[Start of Attachment]

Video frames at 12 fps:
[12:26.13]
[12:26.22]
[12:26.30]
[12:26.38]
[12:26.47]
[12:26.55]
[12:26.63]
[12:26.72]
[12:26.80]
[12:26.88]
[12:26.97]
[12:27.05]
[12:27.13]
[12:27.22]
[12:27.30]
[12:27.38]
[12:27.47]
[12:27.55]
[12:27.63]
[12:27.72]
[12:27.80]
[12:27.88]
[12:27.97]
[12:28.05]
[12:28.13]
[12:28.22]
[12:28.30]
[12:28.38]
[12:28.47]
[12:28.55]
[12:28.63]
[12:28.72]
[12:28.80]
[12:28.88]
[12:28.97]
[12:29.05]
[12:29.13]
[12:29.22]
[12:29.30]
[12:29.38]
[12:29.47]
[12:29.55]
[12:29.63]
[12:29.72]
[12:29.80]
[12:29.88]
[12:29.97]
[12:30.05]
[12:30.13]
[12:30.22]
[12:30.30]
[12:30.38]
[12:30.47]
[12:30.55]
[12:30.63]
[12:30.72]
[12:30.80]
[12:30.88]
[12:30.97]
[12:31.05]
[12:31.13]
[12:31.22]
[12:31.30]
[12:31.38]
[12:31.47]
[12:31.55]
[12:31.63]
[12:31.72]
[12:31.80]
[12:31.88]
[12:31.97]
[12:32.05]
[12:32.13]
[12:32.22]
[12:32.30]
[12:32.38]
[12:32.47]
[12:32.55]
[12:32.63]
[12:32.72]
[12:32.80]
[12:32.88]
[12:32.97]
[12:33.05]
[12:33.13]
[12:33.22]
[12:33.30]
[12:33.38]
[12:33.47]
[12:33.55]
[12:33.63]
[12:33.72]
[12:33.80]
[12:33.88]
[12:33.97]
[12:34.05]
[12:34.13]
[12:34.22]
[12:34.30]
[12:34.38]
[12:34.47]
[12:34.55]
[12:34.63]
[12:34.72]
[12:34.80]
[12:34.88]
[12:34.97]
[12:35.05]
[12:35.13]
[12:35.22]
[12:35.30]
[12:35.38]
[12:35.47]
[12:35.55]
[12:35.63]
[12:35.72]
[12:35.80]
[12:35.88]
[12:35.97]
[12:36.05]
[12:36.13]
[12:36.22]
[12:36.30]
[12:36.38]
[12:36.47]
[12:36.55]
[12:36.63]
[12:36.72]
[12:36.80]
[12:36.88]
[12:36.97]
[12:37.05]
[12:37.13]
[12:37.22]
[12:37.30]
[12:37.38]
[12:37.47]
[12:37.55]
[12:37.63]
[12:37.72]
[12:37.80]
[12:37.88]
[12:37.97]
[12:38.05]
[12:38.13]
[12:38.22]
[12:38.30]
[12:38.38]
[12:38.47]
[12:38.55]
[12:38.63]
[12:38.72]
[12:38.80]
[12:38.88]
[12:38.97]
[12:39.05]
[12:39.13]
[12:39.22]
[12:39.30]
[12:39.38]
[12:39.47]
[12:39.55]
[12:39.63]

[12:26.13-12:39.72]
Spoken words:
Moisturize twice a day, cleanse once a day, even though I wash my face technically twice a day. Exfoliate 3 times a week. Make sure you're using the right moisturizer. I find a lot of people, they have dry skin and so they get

[End of Attachment]

▶ **THE TASK**
Produce the material above again, word for word.

▶ **ANSWER TO THE EXERCISE**
Video frames at 12 fps:
[12:26.13]
[12:26.22]
[12:26.30]
[12:26.38]
[12:26.47]
[12:26.55]
[12:26.63]
[12:26.72]
[12:26.80]
[12:26.88]
[12:26.97]
[12:27.05]
[12:27.13]
[12:27.22]
[12:27.30]
[12:27.38]
[12:27.47]
[12:27.55]
[12:27.63]
[12:27.72]
[12:27.80]
[12:27.88]
[12:27.97]
[12:28.05]
[12:28.13]
[12:28.22]
[12:28.30]
[12:28.38]
[12:28.47]
[12:28.55]
[12:28.63]
[12:28.72]
[12:28.80]
[12:28.88]
[12:28.97]
[12:29.05]
[12:29.13]
[12:29.22]
[12:29.30]
[12:29.38]
[12:29.47]
[12:29.55]
[12:29.63]
[12:29.72]
[12:29.80]
[12:29.88]
[12:29.97]
[12:30.05]
[12:30.13]
[12:30.22]
[12:30.30]
[12:30.38]
[12:30.47]
[12:30.55]
[12:30.63]
[12:30.72]
[12:30.80]
[12:30.88]
[12:30.97]
[12:31.05]
[12:31.13]
[12:31.22]
[12:31.30]
[12:31.38]
[12:31.47]
[12:31.55]
[12:31.63]
[12:31.72]
[12:31.80]
[12:31.88]
[12:31.97]
[12:32.05]
[12:32.13]
[12:32.22]
[12:32.30]
[12:32.38]
[12:32.47]
[12:32.55]
[12:32.63]
[12:32.72]
[12:32.80]
[12:32.88]
[12:32.97]
[12:33.05]
[12:33.13]
[12:33.22]
[12:33.30]
[12:33.38]
[12:33.47]
[12:33.55]
[12:33.63]
[12:33.72]
[12:33.80]
[12:33.88]
[12:33.97]
[12:34.05]
[12:34.13]
[12:34.22]
[12:34.30]
[12:34.38]
[12:34.47]
[12:34.55]
[12:34.63]
[12:34.72]
[12:34.80]
[12:34.88]
[12:34.97]
[12:35.05]
[12:35.13]
[12:35.22]
[12:35.30]
[12:35.38]
[12:35.47]
[12:35.55]
[12:35.63]
[12:35.72]
[12:35.80]
[12:35.88]
[12:35.97]
[12:36.05]
[12:36.13]
[12:36.22]
[12:36.30]
[12:36.38]
[12:36.47]
[12:36.55]
[12:36.63]
[12:36.72]
[12:36.80]
[12:36.88]
[12:36.97]
[12:37.05]
[12:37.13]
[12:37.22]
[12:37.30]
[12:37.38]
[12:37.47]
[12:37.55]
[12:37.63]
[12:37.72]
[12:37.80]
[12:37.88]
[12:37.97]
[12:38.05]
[12:38.13]
[12:38.22]
[12:38.30]
[12:38.38]
[12:38.47]
[12:38.55]
[12:38.63]
[12:38.72]
[12:38.80]
[12:38.88]
[12:38.97]
[12:39.05]
[12:39.13]
[12:39.22]
[12:39.30]
[12:39.38]
[12:39.47]
[12:39.55]
[12:39.63]

[12:26.13-12:39.72]
Spoken words:
Moisturize twice a day, cleanse once a day, even though I wash my face technically twice a day. Exfoliate 3 times a week. Make sure you're using the right moisturizer. I find a lot of people, they have dry skin and so they get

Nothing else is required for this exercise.